Per-env values overlay `values.yaml` via `values-staging.yaml` /
`values-production.yaml` (for `helm upgrade` direct use) and via the
`values:` block in the FluxCD `HelmRelease`.
Key shape decisions:
- **`replicas: 1`, `strategy: Recreate`.** SQLite is single-writer.
- **`nodeSelector: kotkan`.** `local-path` PV is sticky to one node; emdash
is colocated with the legacy kotkanagrilli WP install.
- **Pinned by digest, not tag.** The HelmRelease sets
`values.image.digest: "<sha256:...>" # {"$imagepolicy": ...}` so that
`helm upgrade` detects a change when the floating tag is reassigned.
Without digest pinning, `staging` stays the literal string `"staging"`
through every build and Helm sees no spec change.
- **Single PVC, `helm.sh/resource-policy: keep`.** Losing the PVC means
losing all CMS data — uninstalls do not delete it.
## Flux contract
Two repos cooperate:
- **cms-plugins** (this one) exposes the chart at `deploy/helm/` on each
branch.
- **anton-helm-workloads** runs the show: `GitRepository` points at the
matching branch of cms-plugins, `HelmRelease` references
`chart: ./deploy/helm`, `ImagePolicy` + `ImageUpdateAutomation` watch
the floating tag and rewrite the digest setter back into
`helmrelease.yaml`.
For the workloads repo to write digest commits, a `GitRepository` named
`anton-workloads-image-automation` in `flux-system` namespace must exist
with write access to `anton-helm-workloads:main`. The emdash-kotkanagrilli
analogue is `oleks-fleet-image-automation` in the personal fleet repo.
## Data model
Three Emdash collections (`app/seed/seed.json`):
- **cmses** — CMS platforms.
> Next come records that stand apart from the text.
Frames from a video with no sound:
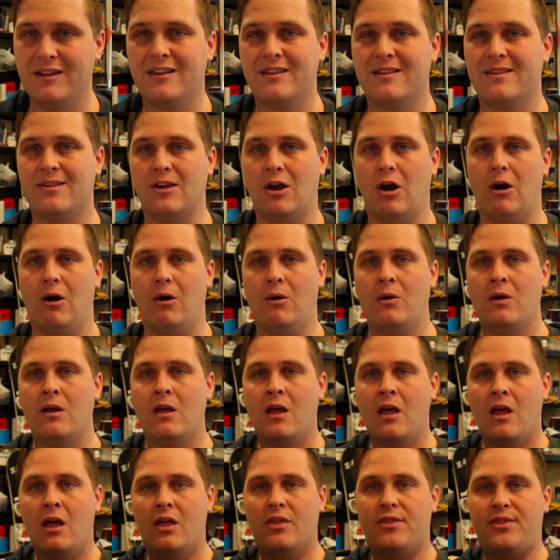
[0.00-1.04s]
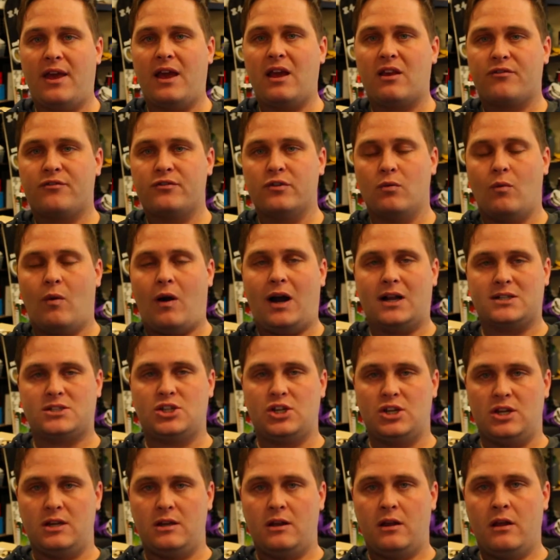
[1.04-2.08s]
So thanks for
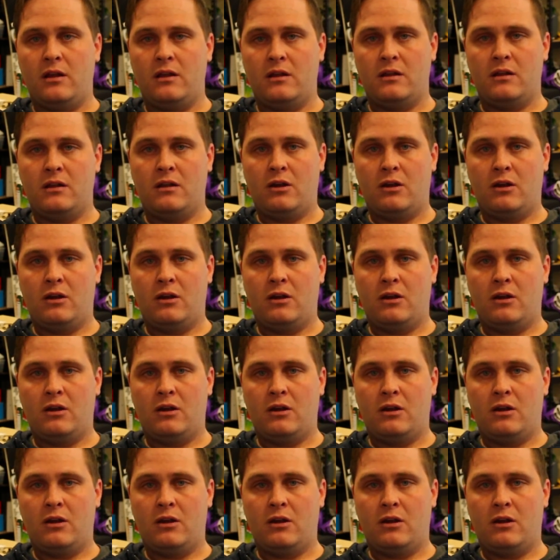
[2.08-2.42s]
watching.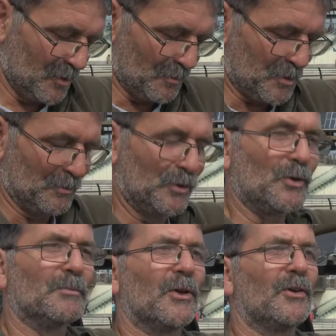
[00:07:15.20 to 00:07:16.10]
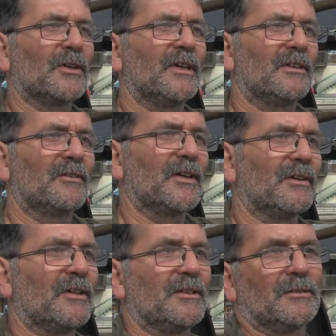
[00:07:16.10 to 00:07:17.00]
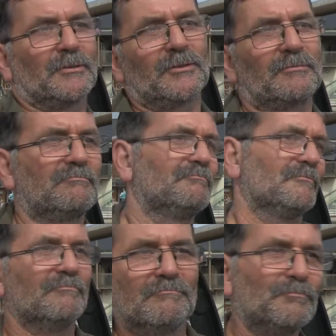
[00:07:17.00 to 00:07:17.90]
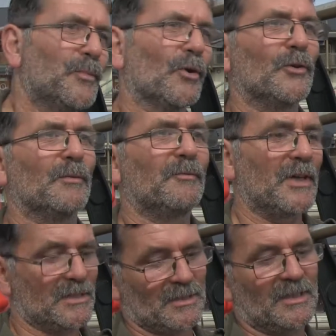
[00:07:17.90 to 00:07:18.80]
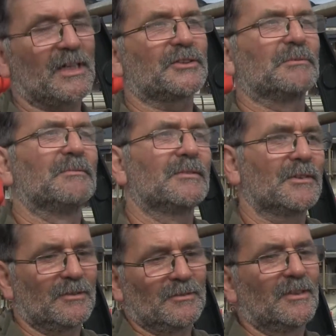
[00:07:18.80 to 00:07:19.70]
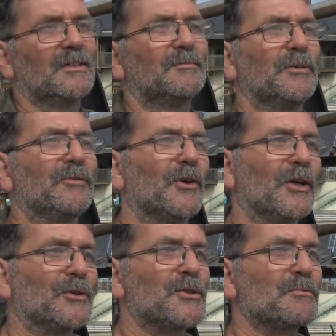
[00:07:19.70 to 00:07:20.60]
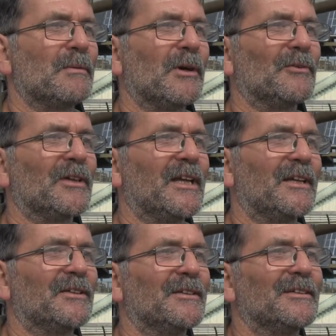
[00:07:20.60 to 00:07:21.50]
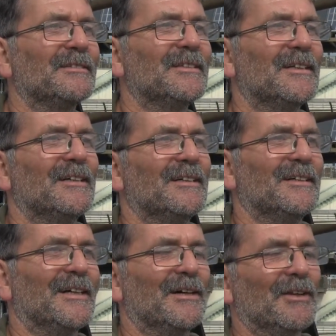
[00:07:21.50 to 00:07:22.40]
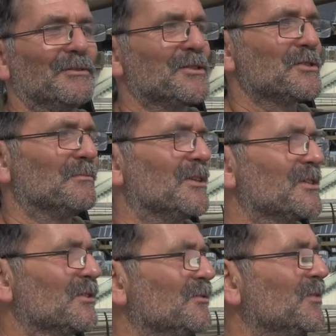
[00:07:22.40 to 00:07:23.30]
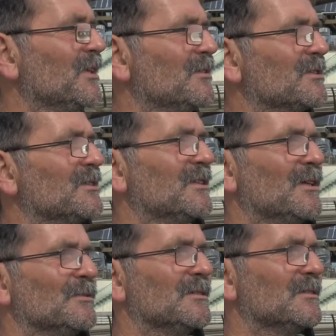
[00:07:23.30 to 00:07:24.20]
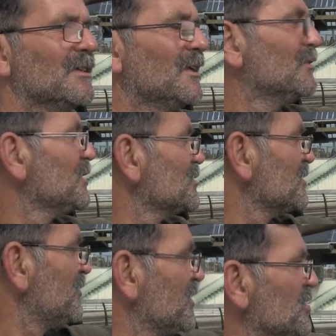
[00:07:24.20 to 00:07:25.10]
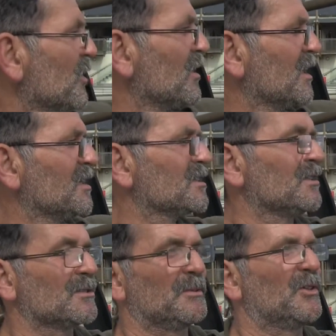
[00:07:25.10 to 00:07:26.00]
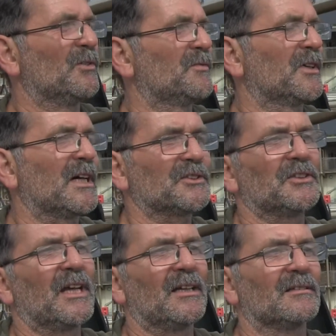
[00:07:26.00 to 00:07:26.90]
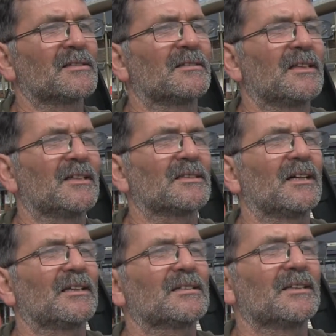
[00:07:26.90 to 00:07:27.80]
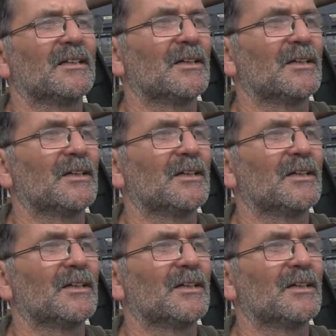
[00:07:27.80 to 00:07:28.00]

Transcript: Lobster would come along to eat the thingery, and you would just pull it up fast and catch him before he could swim out the net, you know. That was some of the stuff we used to do, and used to fish all these. It used to be good for catching eels and things like this.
Seeded with WordPress + Emdash.
- **plugins** — one entry per plugin. Fields: title, purpose, source_cms,
target_cms, category, status (`port`/`built-in`/`saas`/`drop`/`gated`/`done`/`proposed`),
source_repo_url, target_repo_url, notes (portableText).
- **pages** — static content (About, Submit, etc.).
The seeded plugin entries come from
`~/projects/emdash.kotkanagrilli.fi/docs/parity.md` and the
`mu-plugins/` / `plugins-custom/` directories in
`~/projects/kotkanagrilli.fi/`. New entries are added through the Emdash
admin (`/_emdash/admin`).
## What this does NOT solve
- **Cloudflare Workers target.** The kotkanagrilli sister project has
Cloudflare boundary files (`src/worker.ts`, `wrangler.jsonc`) for a
later flip; this repo skips them. They can be added back from the
emdash-kotkanagrilli pattern when needed.
- **Authentication on the admin.** Emdash's default passkey auth runs;
the first visit to `/_emdash/admin` redirects to `/setup` and creates
the first admin.
- **Multi-language.** No i18n — the catalog is English-only by default.